June 7, 2008

From riches to rags

Top Zimbabwean cricketers have resorted to black-market hustling to survive

Warning note: the Zimbabwean currency introduced by the reserve bank in January is valid for six months only and its value falls daily © AFP

It is mid-afternoon in brute heat. Tafadzwa Gumbo (not his real name) is one of several people dotted around a popular municipal park in central Harare. He frantically tries to make a call on his mobile. The nightmarish state of the network means the connection rate is about once a day. He could almost give up but he cannot.

Gumbo is one of Zimbabwe's "professional" cricketers. A bright prospect, he attended the national academy when it was still an institution of repute, and went on to represent Zimbabwe A. He is still a key player for his province in domestic first-class games.

In Zimbabwe the public still see cricket as a rich sport. Once provincial cricketers were well-remunerated and some even drove sponsored cars. Now Zimbabwe Cricket (ZC) pays Gumbo around £6 a month (or Z$600m on the black market).

Only the 13 regular national-team players can now be said to be comfortable. For the 20 or so on the fringes, such as Gumbo, whom ZC expects to survive solely on cricket, it is hard to earn a living. After paying his rent - one of the lowest in a middle-income suburb - Gumbo has just enough to buy four pints of lager at current prices.
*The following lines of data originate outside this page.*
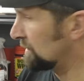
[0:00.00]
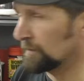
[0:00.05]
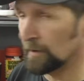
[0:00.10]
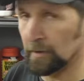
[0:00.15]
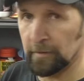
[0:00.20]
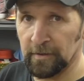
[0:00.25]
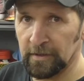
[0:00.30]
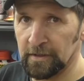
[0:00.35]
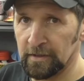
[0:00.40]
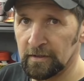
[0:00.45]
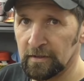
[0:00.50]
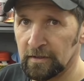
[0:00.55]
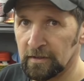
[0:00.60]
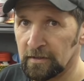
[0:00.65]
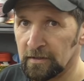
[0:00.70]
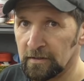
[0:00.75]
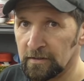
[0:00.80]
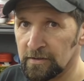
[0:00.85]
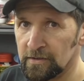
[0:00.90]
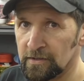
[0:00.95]
at the moment.
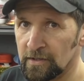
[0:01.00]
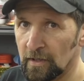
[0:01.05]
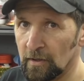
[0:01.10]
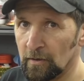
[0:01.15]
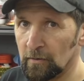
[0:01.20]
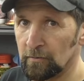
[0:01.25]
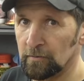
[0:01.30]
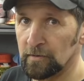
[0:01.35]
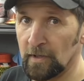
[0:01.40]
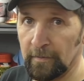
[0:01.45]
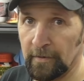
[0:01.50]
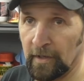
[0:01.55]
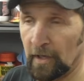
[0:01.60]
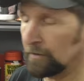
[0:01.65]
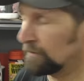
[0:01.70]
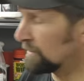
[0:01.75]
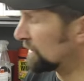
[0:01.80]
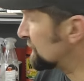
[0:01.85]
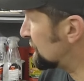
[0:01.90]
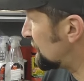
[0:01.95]
So let me know,
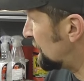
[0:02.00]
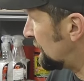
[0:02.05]
like I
So what does he do to survive? "Hustling, of course," he says - street lingo for money-changing on the black market, buying and selling almost anything, and other, not always orthodox, ruses.

"Tell me, if I didn't do this, how would I survive?" he asks. "I have a billion dollars on me right now," and he empties the pockets of his provincial side's tracksuit trousers to reveal a bundle of Z$10m notes. "I've just made it today. My employers don't even pay me this in a month, yet it's peanuts."

Gumbo says players like him are used only for propaganda by the Zimbabwe board. "They only care about us guys when it's time for the Logan Cup and Faithwear (the provincial one-day competition), when they need players to fill the first-class sides so that ICC and everyone can see cricket is being played. We are there to make up numbers. After that they dump us. They don't care about the standard of cricket and our welfare. One of the selectors asked me why my form had dipped. I asked him back how he expected me to perform when I was always thinking of how to get the bus fare to commute to practice and even to buy food."

Players like Gumbo are "rewarded" by being given hotel stay and hotel food for a month or so during a reluctantly organised Logan Cup. They are not entitled to out-of-pocket allowances, while highly paid board managers fly business class, claim hefty allowances and enjoy top executive rooms on frequent trips. And now the board is considering accommodating first-class teams in school hostels to cut costs.

At least, this season a Zimbabwe side were invited to play in South Africa's second-tier provincial competition, where daily allowances in rand were welcome cash relief.

This kind of treatment has led to several young players leaving cricket. One former national Under-19 and senior provincial player, widely seen as a solution to Zimbabwe's left-arm pace problem, "retired" dejectedly at 21 after being suddenly ignored by a new set of out-of-touch selectors. He now deals in mobile-phone credit from his parents' house in Harare's high-density Highfield suburb. Another 22-year-old with one-day caps is now a currency dealer.

For those who still look to cricket the future hinges on the next few months and the outcome of Zimbabwe's disputed election. Gumbo says: "A lot of guys will retire if things don't improve. As for me, I am just waiting for the election outcome to see if there is a future."